While Intel and the rest of the industry have been in a state of shock since Apple unveiled its M1 laptop chip last month, Advanced Micro Devices (AMD) is not standing still. According to a leaker, the Santa Clara, California-headquartered semiconductor company has two Apple M1 competitor chips in prototype stages that are apparently “almost ready”.
Hardware leaker Mauri QHD wrote in a tweet a few days ago that one version of AMD’s upcoming ARM chip has integrated RAM like the Apple M1 chip and the other is without it. The leaker added that AMD’s chief executive Dr Lisa Su will have a presentation at the CES 2021 on January 12 that may serve as a launchpad for the new chips.
AMD has an M1 competitor in prototype stages, one version with integrated RAM, and one without it
he said "almost ready"
but -imo- idk
leak is only a few days old, the chip idk
— Mauri QHD (@MauriQHD) November 28, 2020
Both Intel and AMD processors are compatible with IBM’s x86 architecture. But the advent of the M1 chip with its unified memory architecture, low power consumption, industry-crushing performance and a high-degree of integration has left the x86 camp without a viable answer.
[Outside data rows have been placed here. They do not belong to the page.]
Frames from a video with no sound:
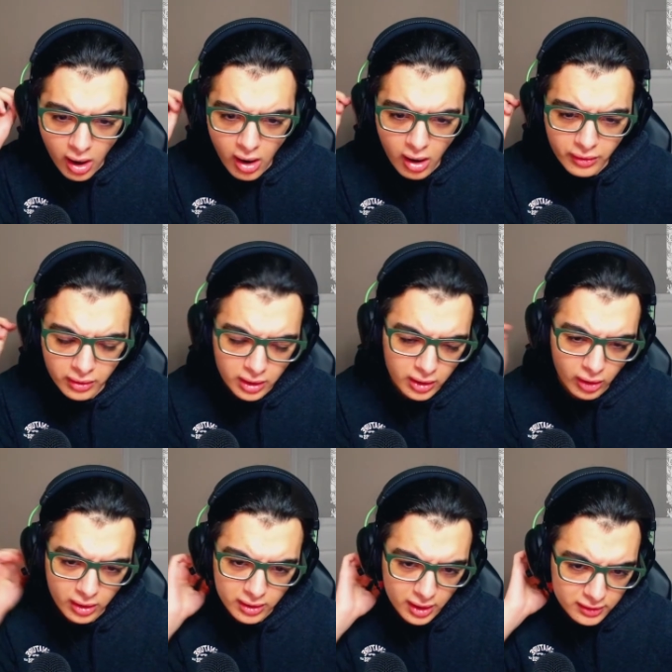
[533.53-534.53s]
on,
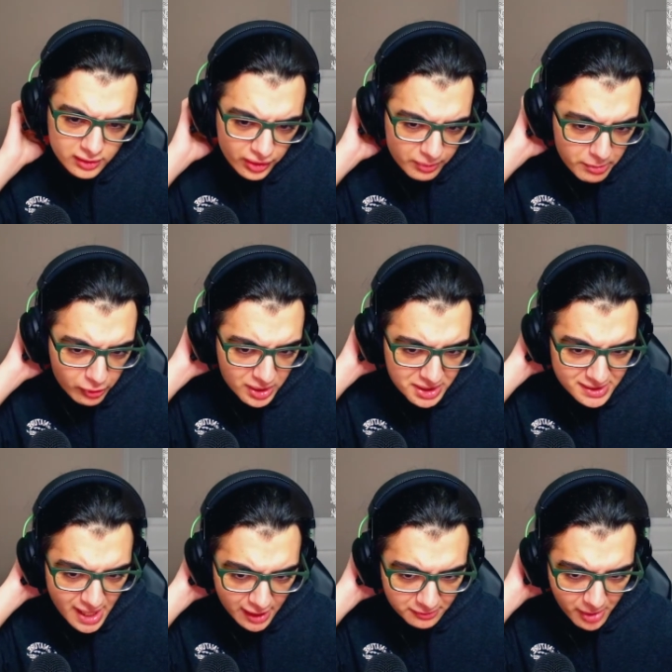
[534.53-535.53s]
on into the Marine's
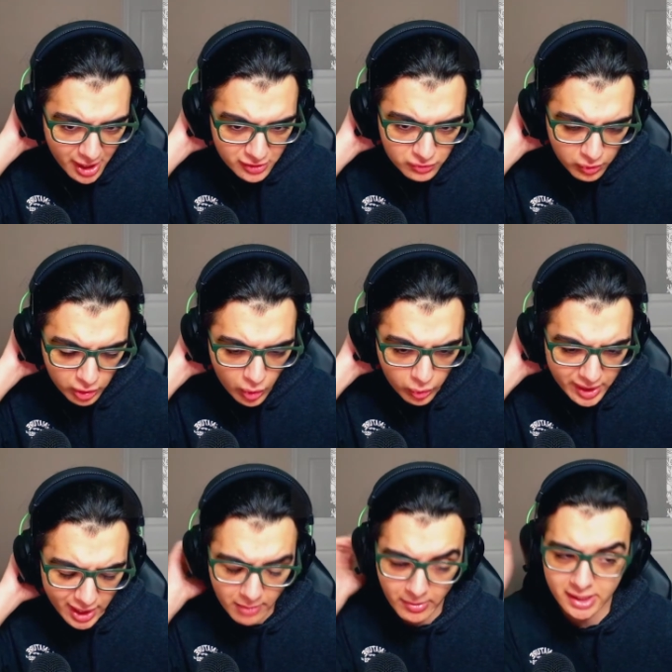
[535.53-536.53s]
hand, might as well go
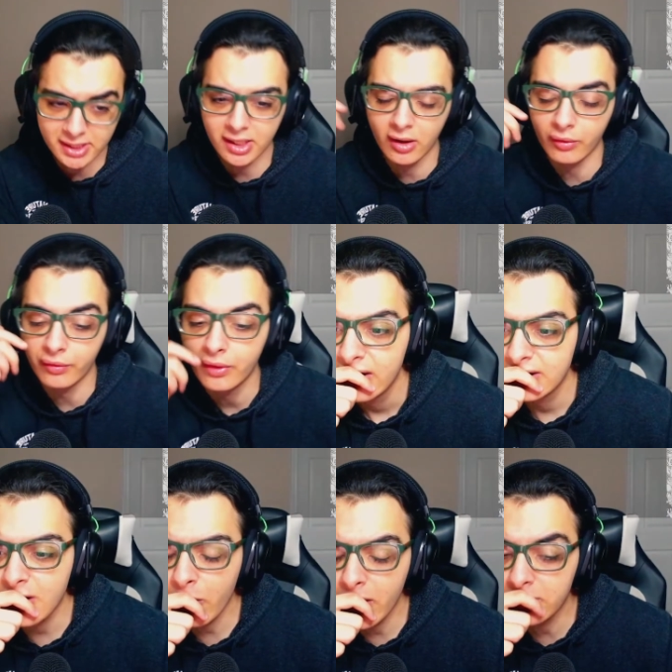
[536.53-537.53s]
get it myself. Is
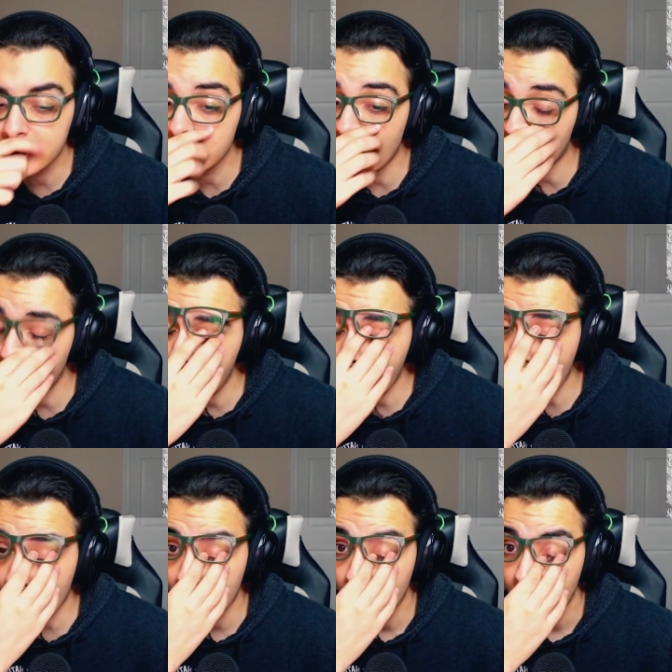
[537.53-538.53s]
that what he was talking about?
Tom’s Guide explains why you should care about AMD’s ARM-based chips:
It could yield a Windows competitor to the M1-powered Macs, meaning slim and light laptops and mini desktops that punch above their weight in terms of performance. And AMD has often provided chips at competitive prices, so that could translate into cheaper ultraportable laptops that don’t compromise on performance.
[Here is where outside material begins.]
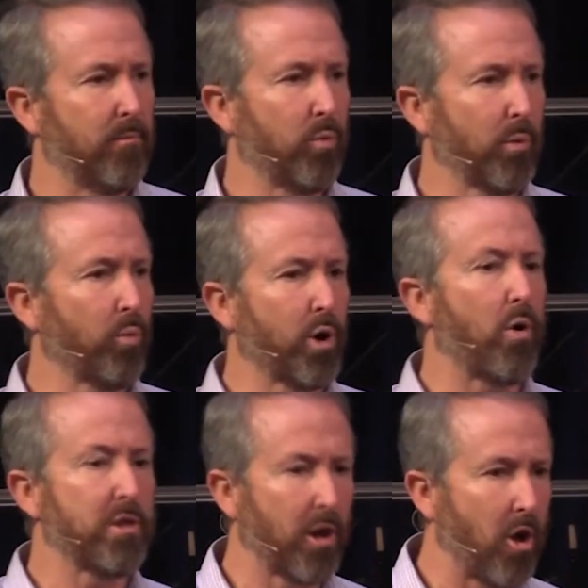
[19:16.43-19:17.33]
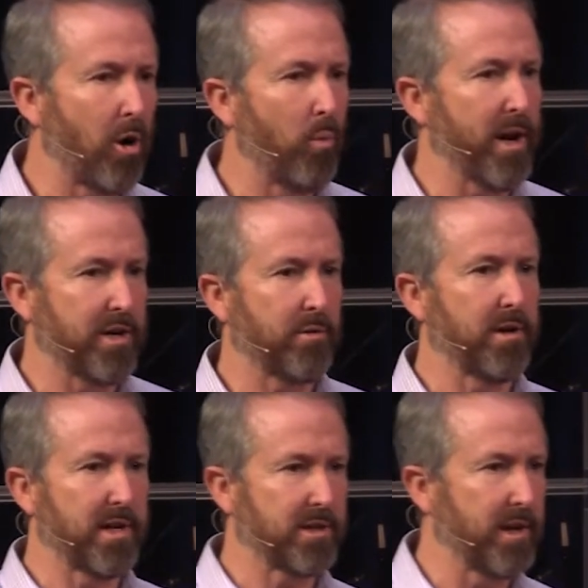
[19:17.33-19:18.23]
we're going the long way to our
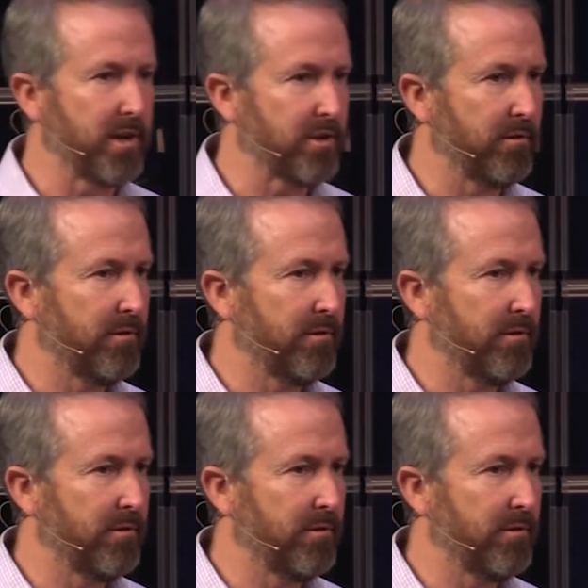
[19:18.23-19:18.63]
destination.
For that to happen, however, Microsoft will need to do something concrete with its Windows on ARM project, which never really took off in a meaningful way either. Chip makers and companies like Microsoft will need to double down on their efforts if they want to better compete with Apple. Android chip makers may also jump in to fill the void.
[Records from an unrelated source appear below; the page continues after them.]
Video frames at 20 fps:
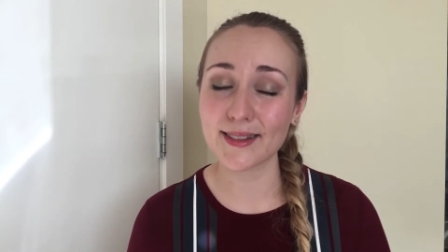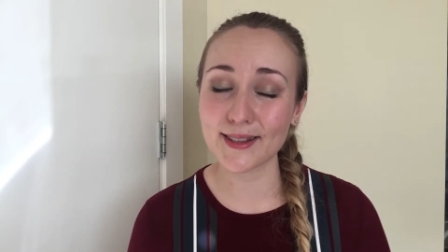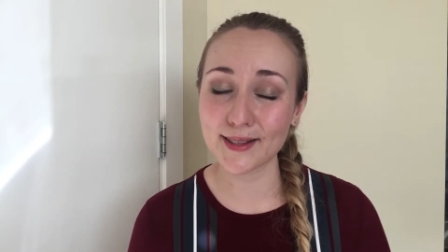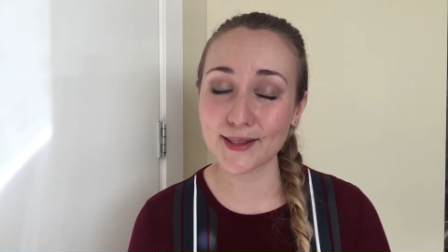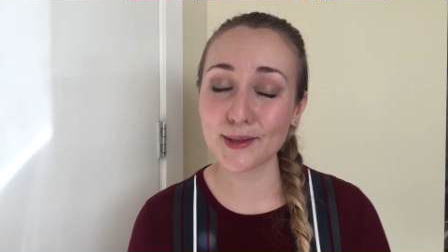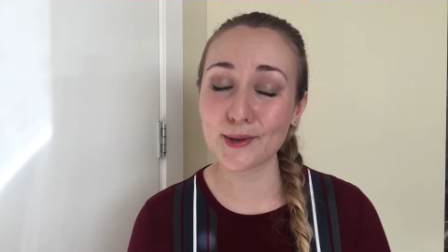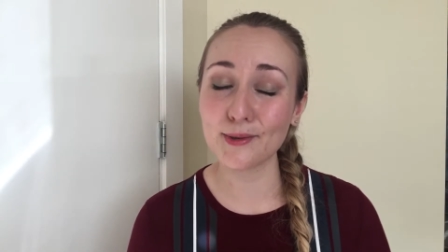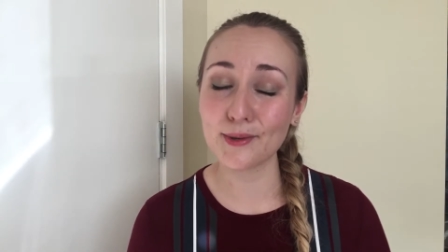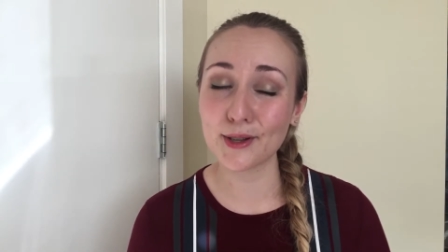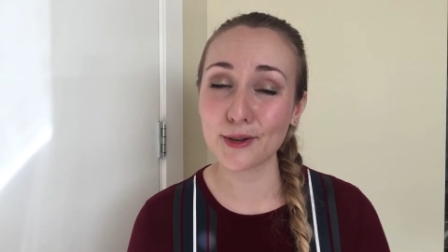
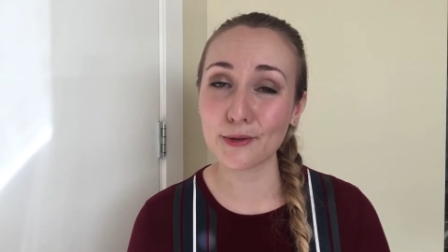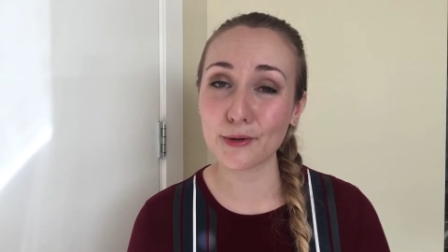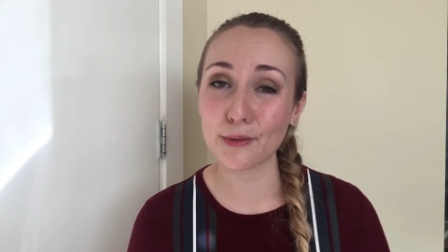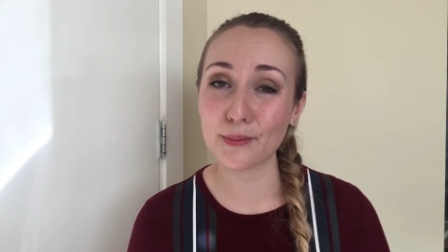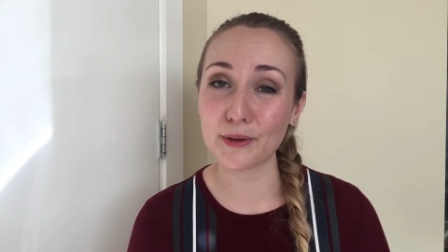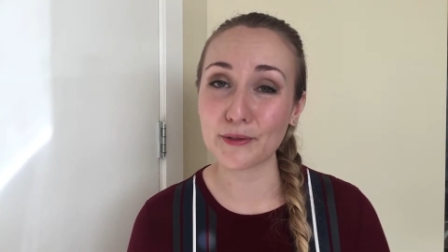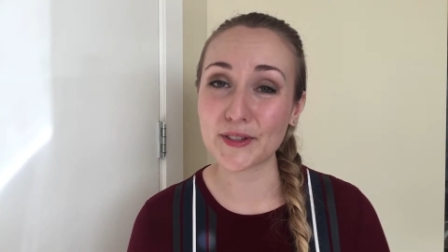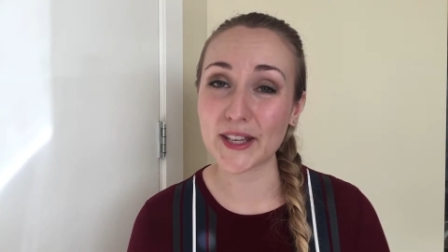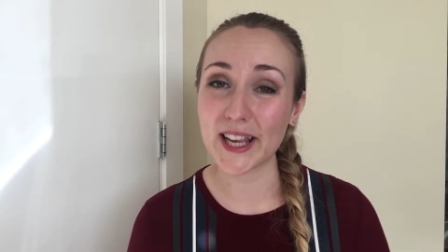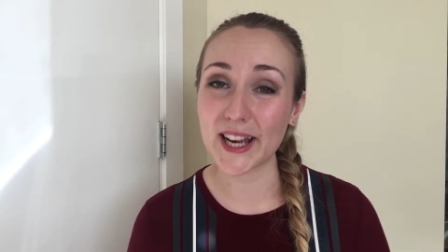Soon the group
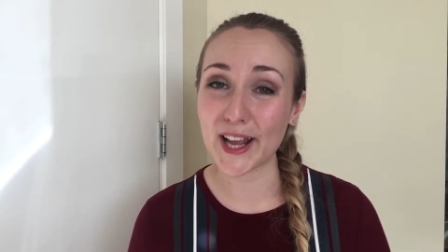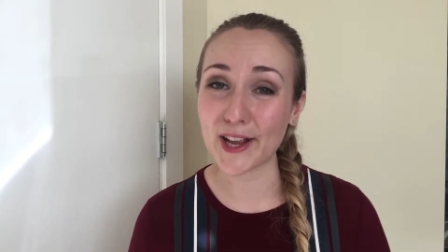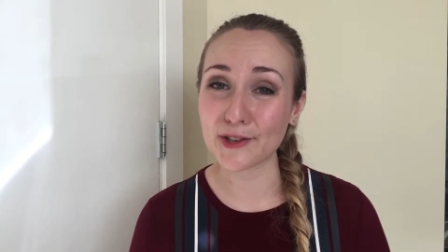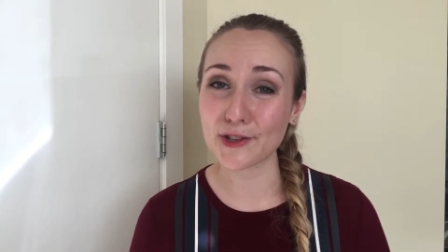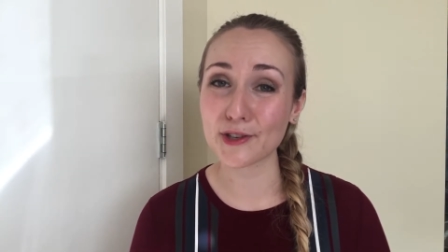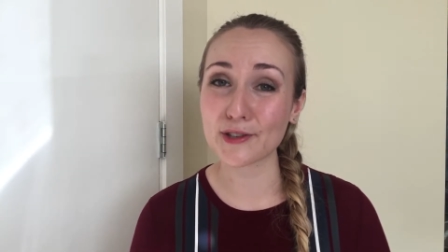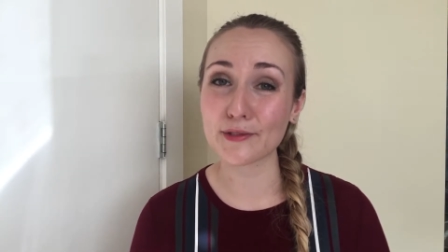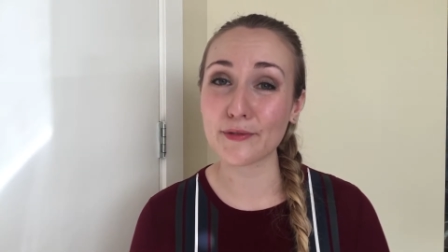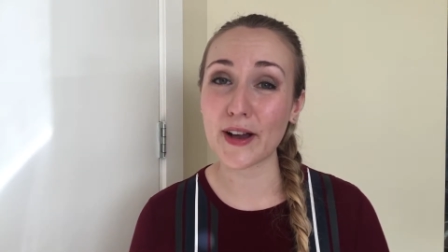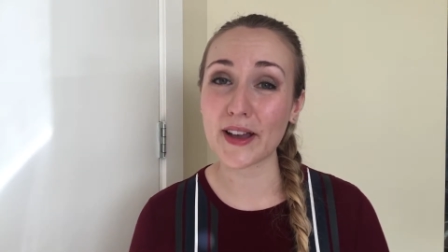of
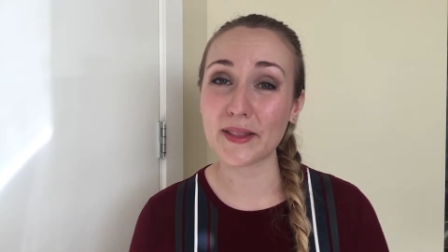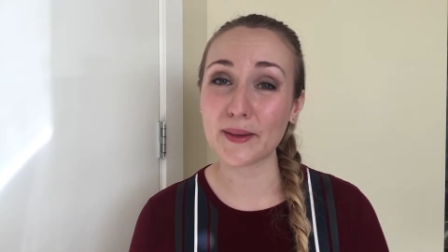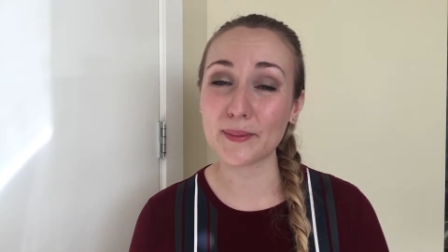teenagers find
Qualcomm, for instance, recently unveiled its new Snapdragon 888 system-on-a-chip that promises faster speeds, better cameras and more powerful artificial intelligence. The chip will make its debut in high-end Android devices early next year. Looking at the spec sheet, the Snapdragon 888 might be capable of powering low-end Windows notebooks, too.
Microsoft previously worked with Qualcomm to develop custom Snapdragon chips that could run Windows 10 on the Surface Pro X, barring performance and software compatibility issues. With AMD now ostensibly working on its own M1 competitor, and with Microsoft presumably advancing Windows on ARM, the rest of the industry is now playing catch-up to Apple.